> [EXERCISE]:
Write out, exactly and in full, the records given below, but not their pictures.

(Extracted data entries)
========

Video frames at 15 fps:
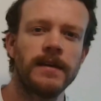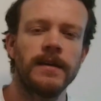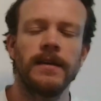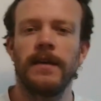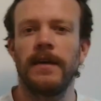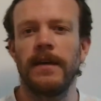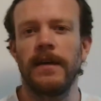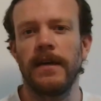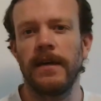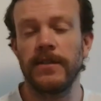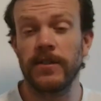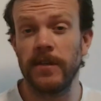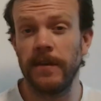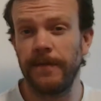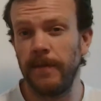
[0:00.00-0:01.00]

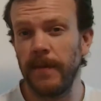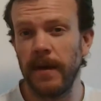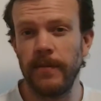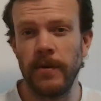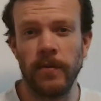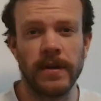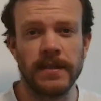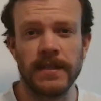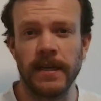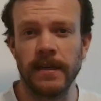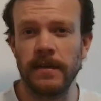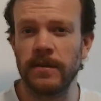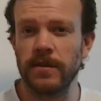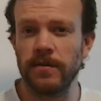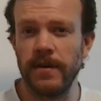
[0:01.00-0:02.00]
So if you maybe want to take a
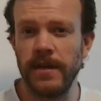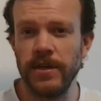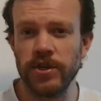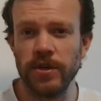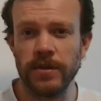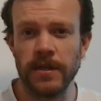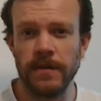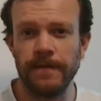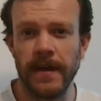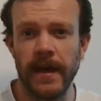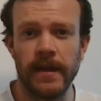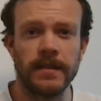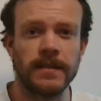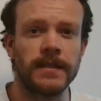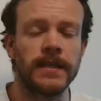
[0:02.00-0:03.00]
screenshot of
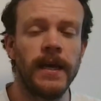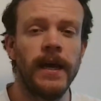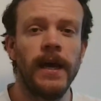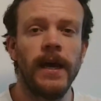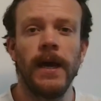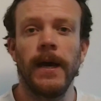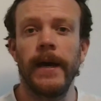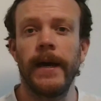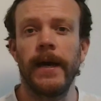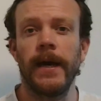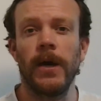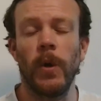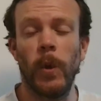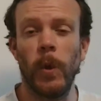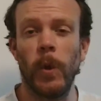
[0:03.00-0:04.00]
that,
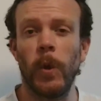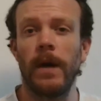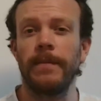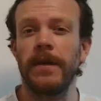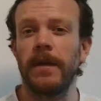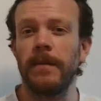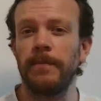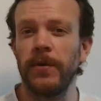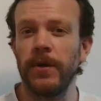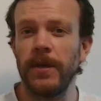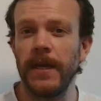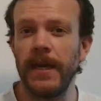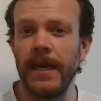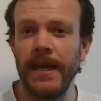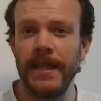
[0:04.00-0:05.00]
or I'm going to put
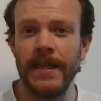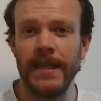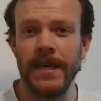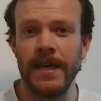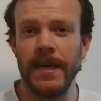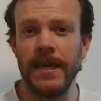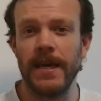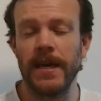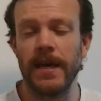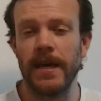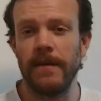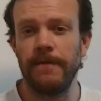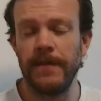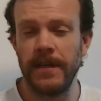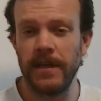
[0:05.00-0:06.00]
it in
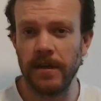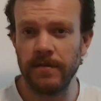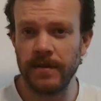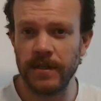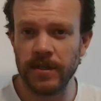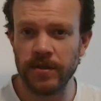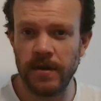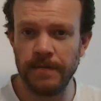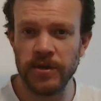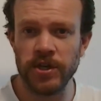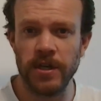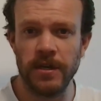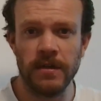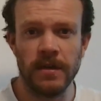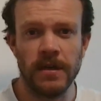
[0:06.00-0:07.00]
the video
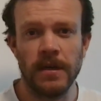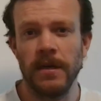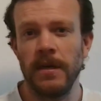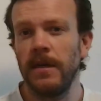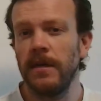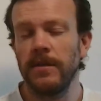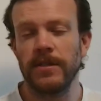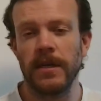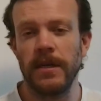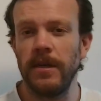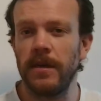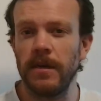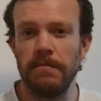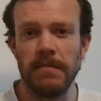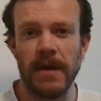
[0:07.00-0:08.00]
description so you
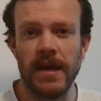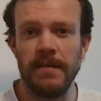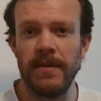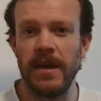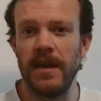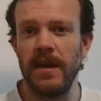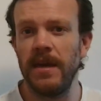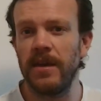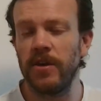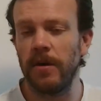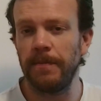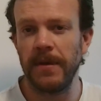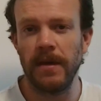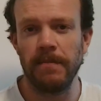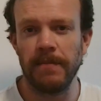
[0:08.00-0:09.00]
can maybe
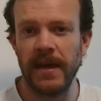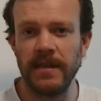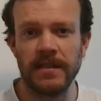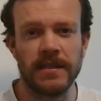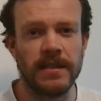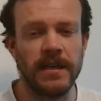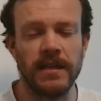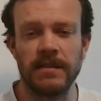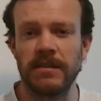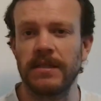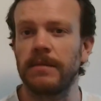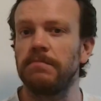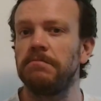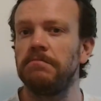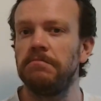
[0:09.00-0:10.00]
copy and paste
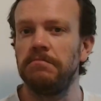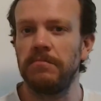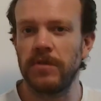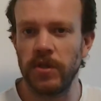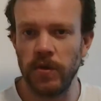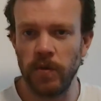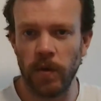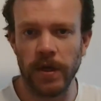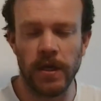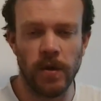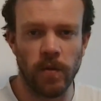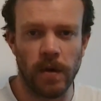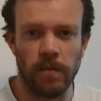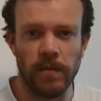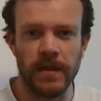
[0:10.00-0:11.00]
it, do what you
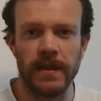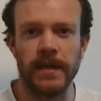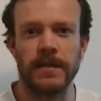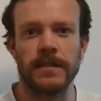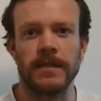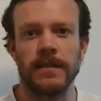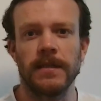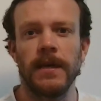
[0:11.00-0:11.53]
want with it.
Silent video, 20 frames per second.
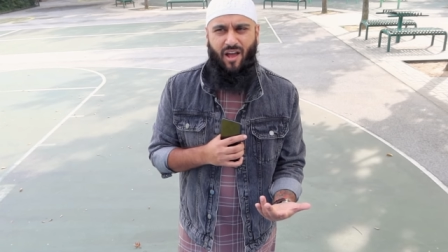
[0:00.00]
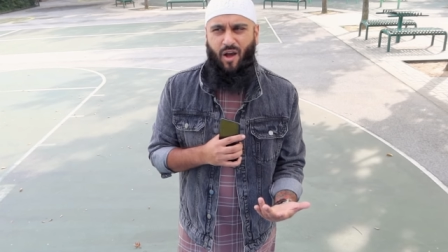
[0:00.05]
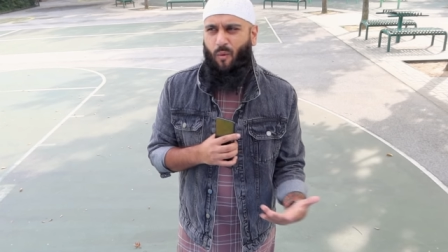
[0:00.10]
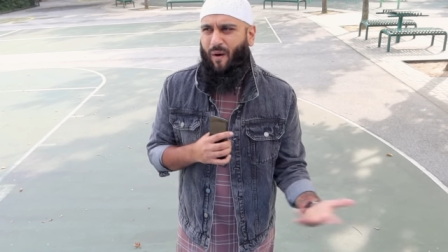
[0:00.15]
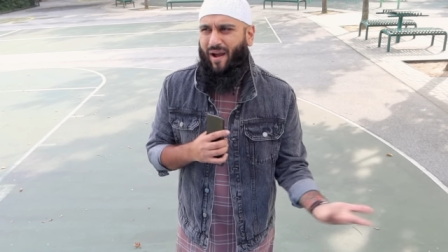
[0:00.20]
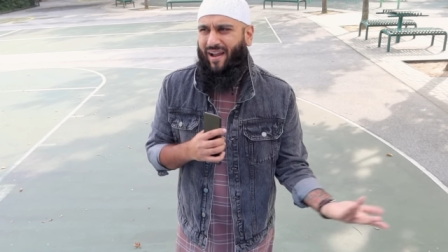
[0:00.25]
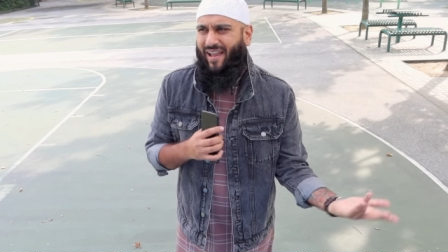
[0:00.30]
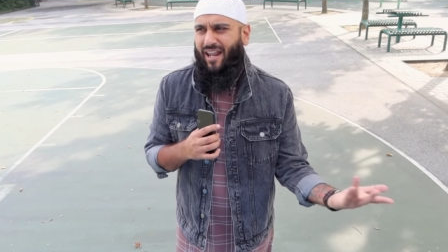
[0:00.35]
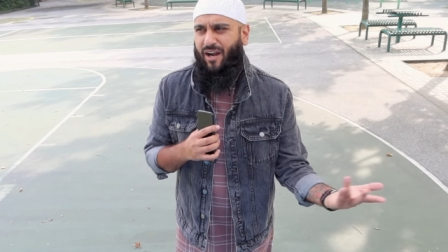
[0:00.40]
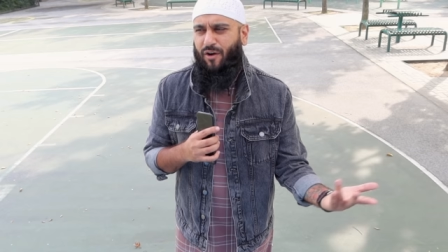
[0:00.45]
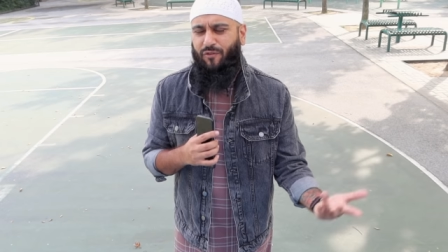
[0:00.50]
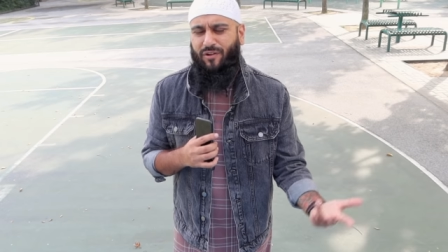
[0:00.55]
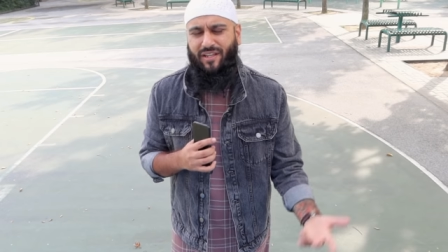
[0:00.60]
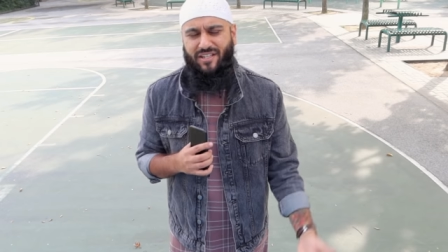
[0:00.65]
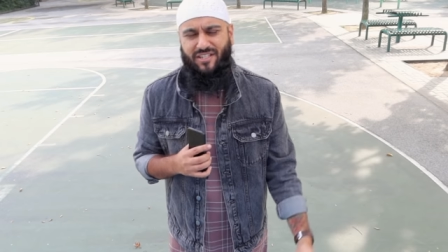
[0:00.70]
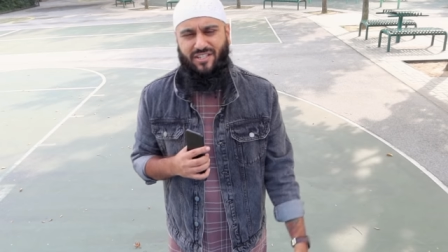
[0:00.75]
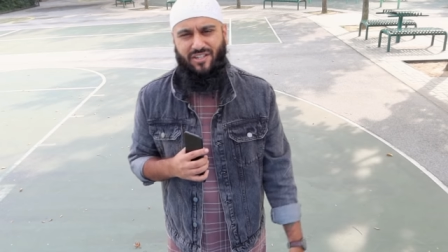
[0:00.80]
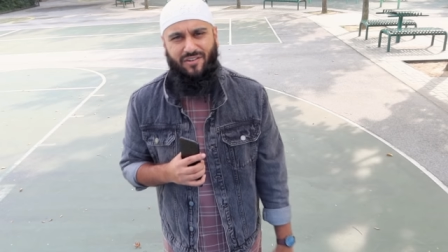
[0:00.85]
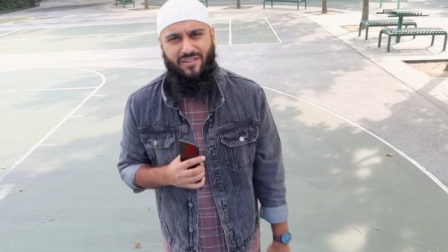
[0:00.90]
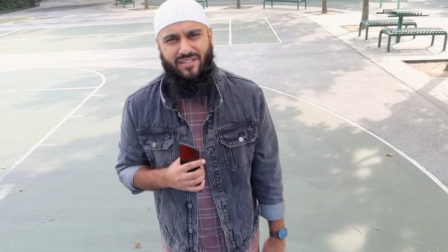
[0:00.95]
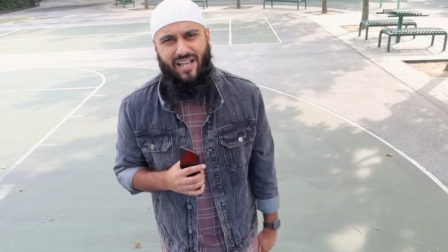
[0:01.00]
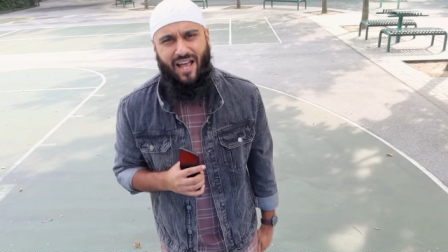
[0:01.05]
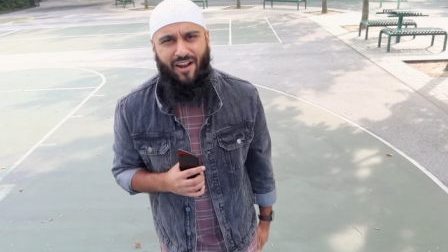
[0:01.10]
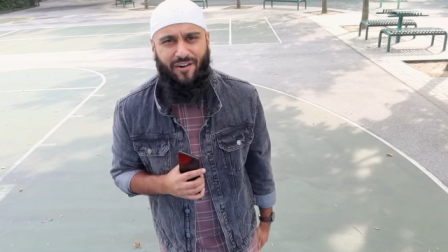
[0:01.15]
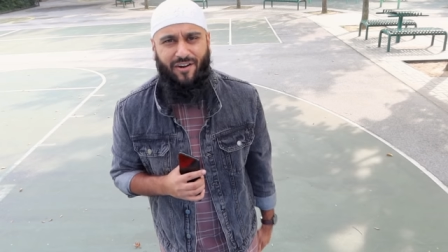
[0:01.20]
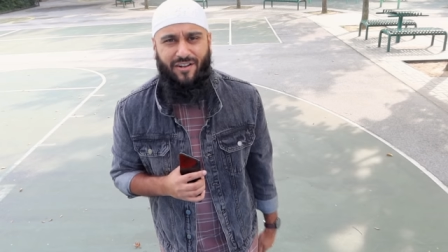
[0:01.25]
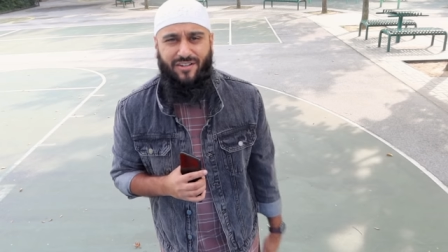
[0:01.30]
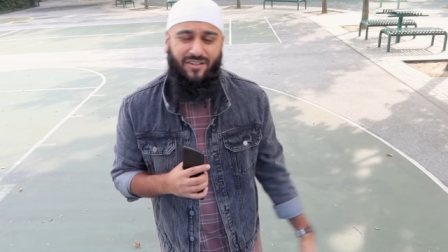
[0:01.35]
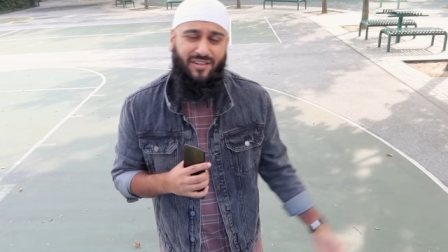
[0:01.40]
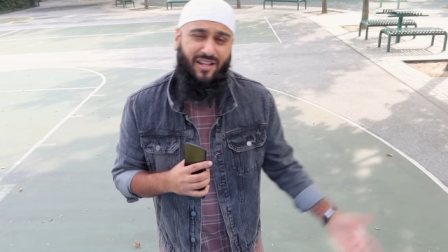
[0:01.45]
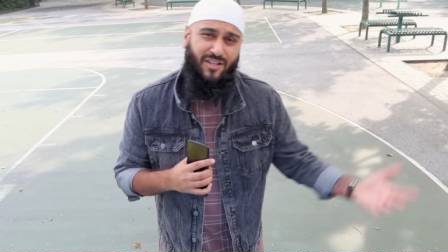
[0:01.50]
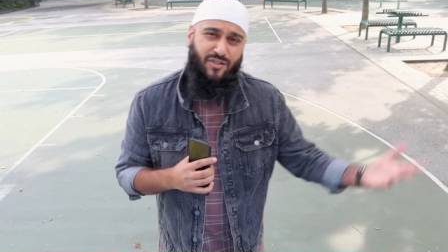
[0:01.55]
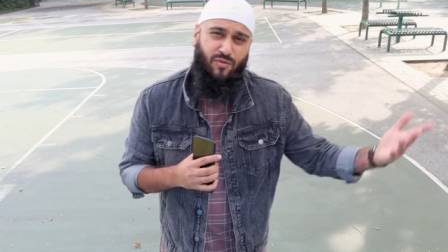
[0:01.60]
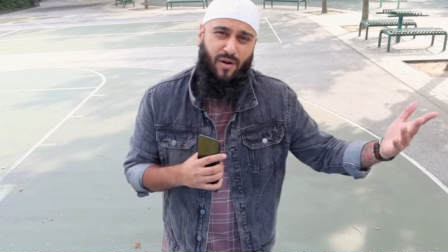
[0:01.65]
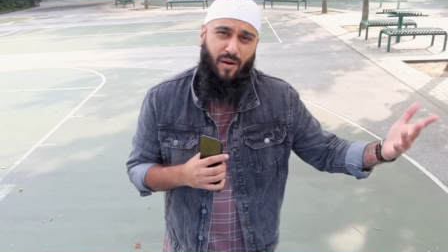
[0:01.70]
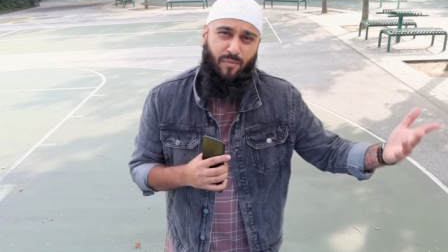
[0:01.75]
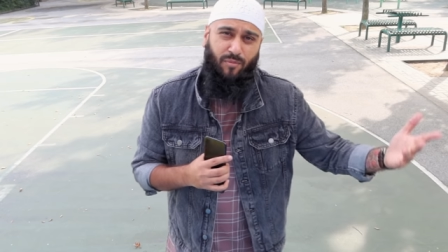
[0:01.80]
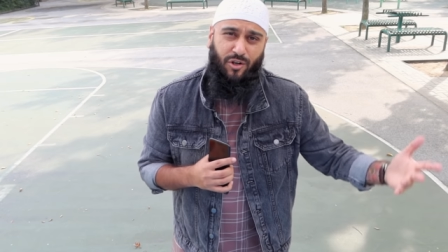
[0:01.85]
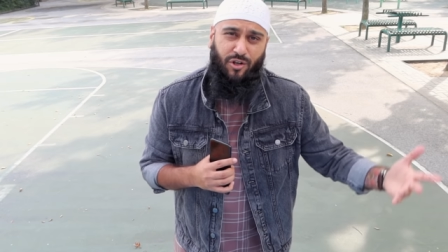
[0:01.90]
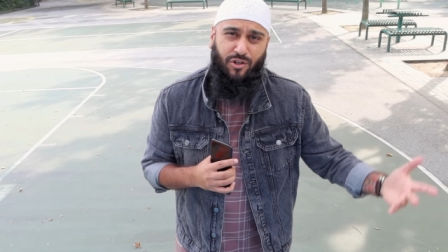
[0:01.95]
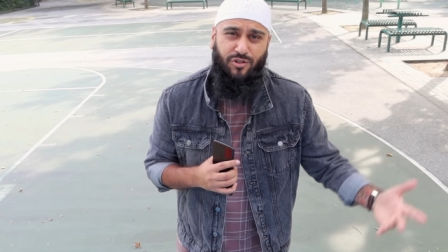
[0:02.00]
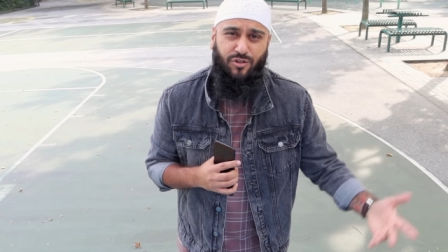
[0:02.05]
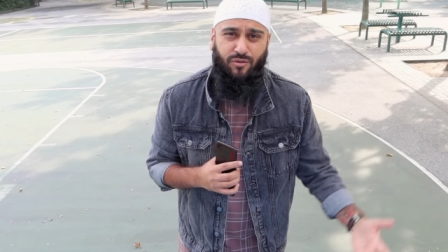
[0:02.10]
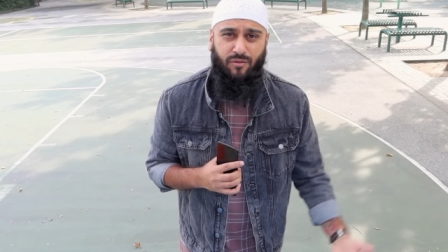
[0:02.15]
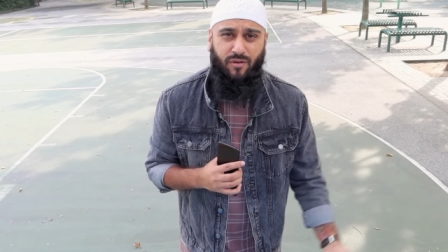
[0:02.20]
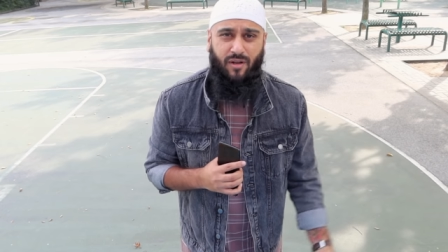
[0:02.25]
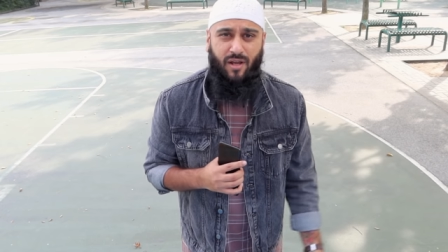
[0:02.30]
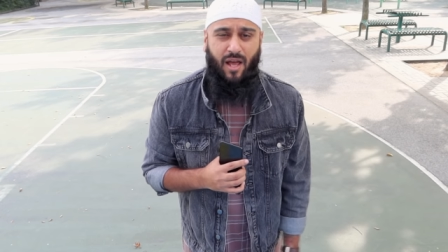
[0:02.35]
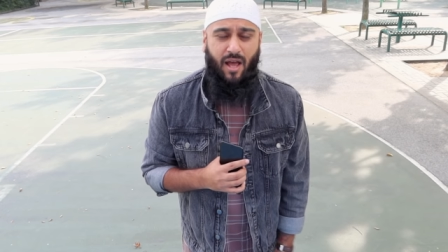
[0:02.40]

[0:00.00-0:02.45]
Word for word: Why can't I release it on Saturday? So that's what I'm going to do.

========

> [REPLY TO THE EXERCISE]:
Video frames at 15 fps:
[0:00.00-0:01.00]

[0:01.00-0:02.00]
So if you maybe want to take a
[0:02.00-0:03.00]
screenshot of
[0:03.00-0:04.00]
that,
[0:04.00-0:05.00]
or I'm going to put
[0:05.00-0:06.00]
it in
[0:06.00-0:07.00]
the video
[0:07.00-0:08.00]
description so you
[0:08.00-0:09.00]
can maybe
[0:09.00-0:10.00]
copy and paste
[0:10.00-0:11.00]
it, do what you
[0:11.00-0:11.53]
want with it.
Silent video, 20 frames per second.
[0:00.00]
[0:00.05]
[0:00.10]
[0:00.15]
[0:00.20]
[0:00.25]
[0:00.30]
[0:00.35]
[0:00.40]
[0:00.45]
[0:00.50]
[0:00.55]
[0:00.60]
[0:00.65]
[0:00.70]
[0:00.75]
[0:00.80]
[0:00.85]
[0:00.90]
[0:00.95]
[0:01.00]
[0:01.05]
[0:01.10]
[0:01.15]
[0:01.20]
[0:01.25]
[0:01.30]
[0:01.35]
[0:01.40]
[0:01.45]
[0:01.50]
[0:01.55]
[0:01.60]
[0:01.65]
[0:01.70]
[0:01.75]
[0:01.80]
[0:01.85]
[0:01.90]
[0:01.95]
[0:02.00]
[0:02.05]
[0:02.10]
[0:02.15]
[0:02.20]
[0:02.25]
[0:02.30]
[0:02.35]
[0:02.40]

[0:00.00-0:02.45]
Word for word: Why can't I release it on Saturday? So that's what I'm going to do.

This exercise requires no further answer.